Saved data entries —
########################################
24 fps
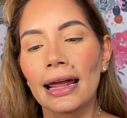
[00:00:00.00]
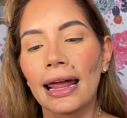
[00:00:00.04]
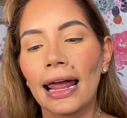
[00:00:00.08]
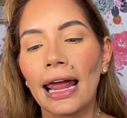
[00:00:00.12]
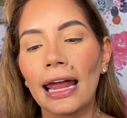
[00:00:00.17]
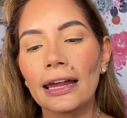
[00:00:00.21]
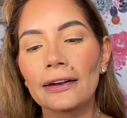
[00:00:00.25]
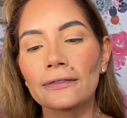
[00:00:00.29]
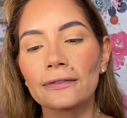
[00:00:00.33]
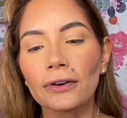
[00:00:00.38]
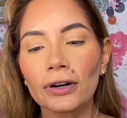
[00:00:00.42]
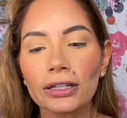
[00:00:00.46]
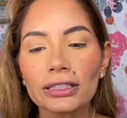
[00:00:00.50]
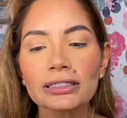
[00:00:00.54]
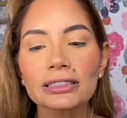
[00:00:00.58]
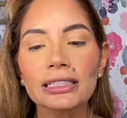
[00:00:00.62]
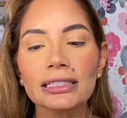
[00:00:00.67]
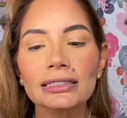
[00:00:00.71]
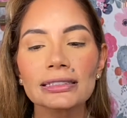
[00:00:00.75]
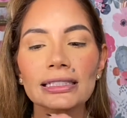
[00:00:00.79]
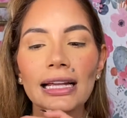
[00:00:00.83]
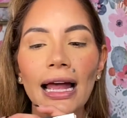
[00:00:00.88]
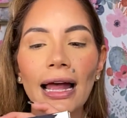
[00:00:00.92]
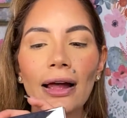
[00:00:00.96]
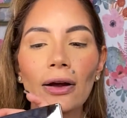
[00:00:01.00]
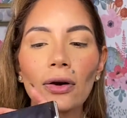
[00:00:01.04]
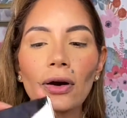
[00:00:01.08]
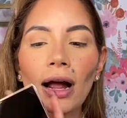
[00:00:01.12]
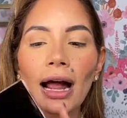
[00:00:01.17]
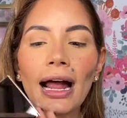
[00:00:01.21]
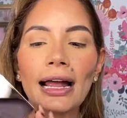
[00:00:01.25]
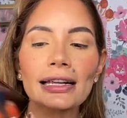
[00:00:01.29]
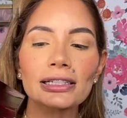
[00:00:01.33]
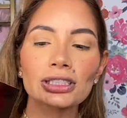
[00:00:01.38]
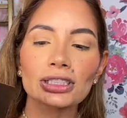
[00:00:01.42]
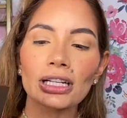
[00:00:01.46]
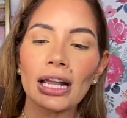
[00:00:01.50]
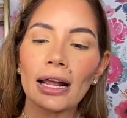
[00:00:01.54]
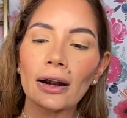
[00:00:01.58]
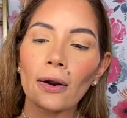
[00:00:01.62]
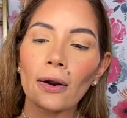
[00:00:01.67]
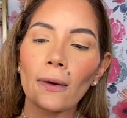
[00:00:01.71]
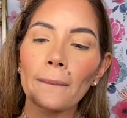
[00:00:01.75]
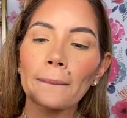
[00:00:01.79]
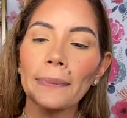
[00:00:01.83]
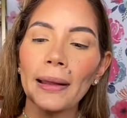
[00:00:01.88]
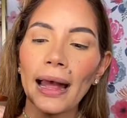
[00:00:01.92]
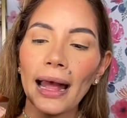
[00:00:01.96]
a versatile
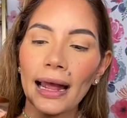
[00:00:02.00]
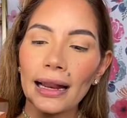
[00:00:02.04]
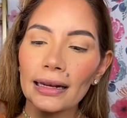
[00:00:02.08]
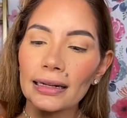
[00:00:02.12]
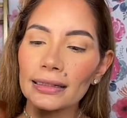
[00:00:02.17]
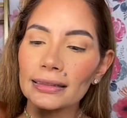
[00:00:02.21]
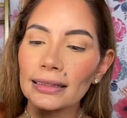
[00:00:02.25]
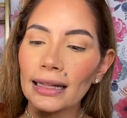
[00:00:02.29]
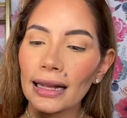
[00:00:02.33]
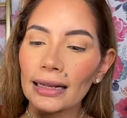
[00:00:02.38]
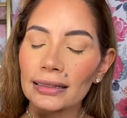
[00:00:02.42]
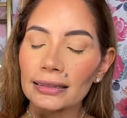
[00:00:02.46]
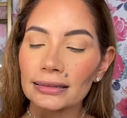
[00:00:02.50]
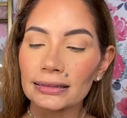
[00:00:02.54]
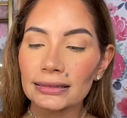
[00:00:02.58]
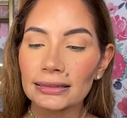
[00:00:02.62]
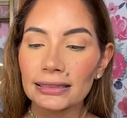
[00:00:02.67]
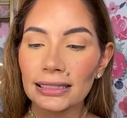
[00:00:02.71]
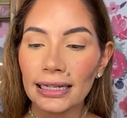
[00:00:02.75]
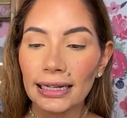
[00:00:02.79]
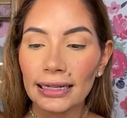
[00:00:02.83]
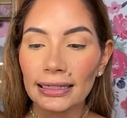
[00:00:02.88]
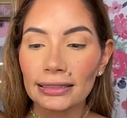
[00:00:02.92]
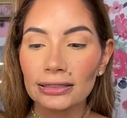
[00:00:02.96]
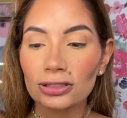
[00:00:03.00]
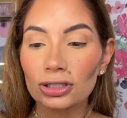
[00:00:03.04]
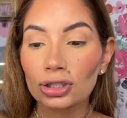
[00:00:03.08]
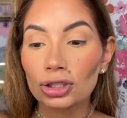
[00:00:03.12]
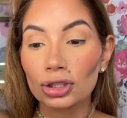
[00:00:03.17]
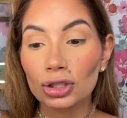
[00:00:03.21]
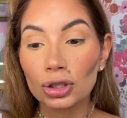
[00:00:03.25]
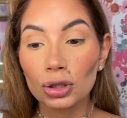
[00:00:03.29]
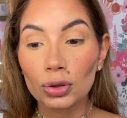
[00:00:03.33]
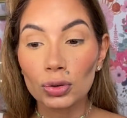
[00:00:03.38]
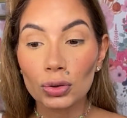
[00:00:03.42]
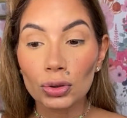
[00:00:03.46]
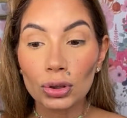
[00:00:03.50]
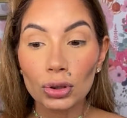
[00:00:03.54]
eyeshadow palette that contains two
########################################
How to complete this task —
Retype the data above exactly. Leave the pictures out.

Solution for this exercise —
24 fps
[00:00:00.00]
[00:00:00.04]
[00:00:00.08]
[00:00:00.12]
[00:00:00.17]
[00:00:00.21]
[00:00:00.25]
[00:00:00.29]
[00:00:00.33]
[00:00:00.38]
[00:00:00.42]
[00:00:00.46]
[00:00:00.50]
[00:00:00.54]
[00:00:00.58]
[00:00:00.62]
[00:00:00.67]
[00:00:00.71]
[00:00:00.75]
[00:00:00.79]
[00:00:00.83]
[00:00:00.88]
[00:00:00.92]
[00:00:00.96]
[00:00:01.00]
[00:00:01.04]
[00:00:01.08]
[00:00:01.12]
[00:00:01.17]
[00:00:01.21]
[00:00:01.25]
[00:00:01.29]
[00:00:01.33]
[00:00:01.38]
[00:00:01.42]
[00:00:01.46]
[00:00:01.50]
[00:00:01.54]
[00:00:01.58]
[00:00:01.62]
[00:00:01.67]
[00:00:01.71]
[00:00:01.75]
[00:00:01.79]
[00:00:01.83]
[00:00:01.88]
[00:00:01.92]
[00:00:01.96]
a versatile
[00:00:02.00]
[00:00:02.04]
[00:00:02.08]
[00:00:02.12]
[00:00:02.17]
[00:00:02.21]
[00:00:02.25]
[00:00:02.29]
[00:00:02.33]
[00:00:02.38]
[00:00:02.42]
[00:00:02.46]
[00:00:02.50]
[00:00:02.54]
[00:00:02.58]
[00:00:02.62]
[00:00:02.67]
[00:00:02.71]
[00:00:02.75]
[00:00:02.79]
[00:00:02.83]
[00:00:02.88]
[00:00:02.92]
[00:00:02.96]
[00:00:03.00]
[00:00:03.04]
[00:00:03.08]
[00:00:03.12]
[00:00:03.17]
[00:00:03.21]
[00:00:03.25]
[00:00:03.29]
[00:00:03.33]
[00:00:03.38]
[00:00:03.42]
[00:00:03.46]
[00:00:03.50]
[00:00:03.54]
eyeshadow palette that contains two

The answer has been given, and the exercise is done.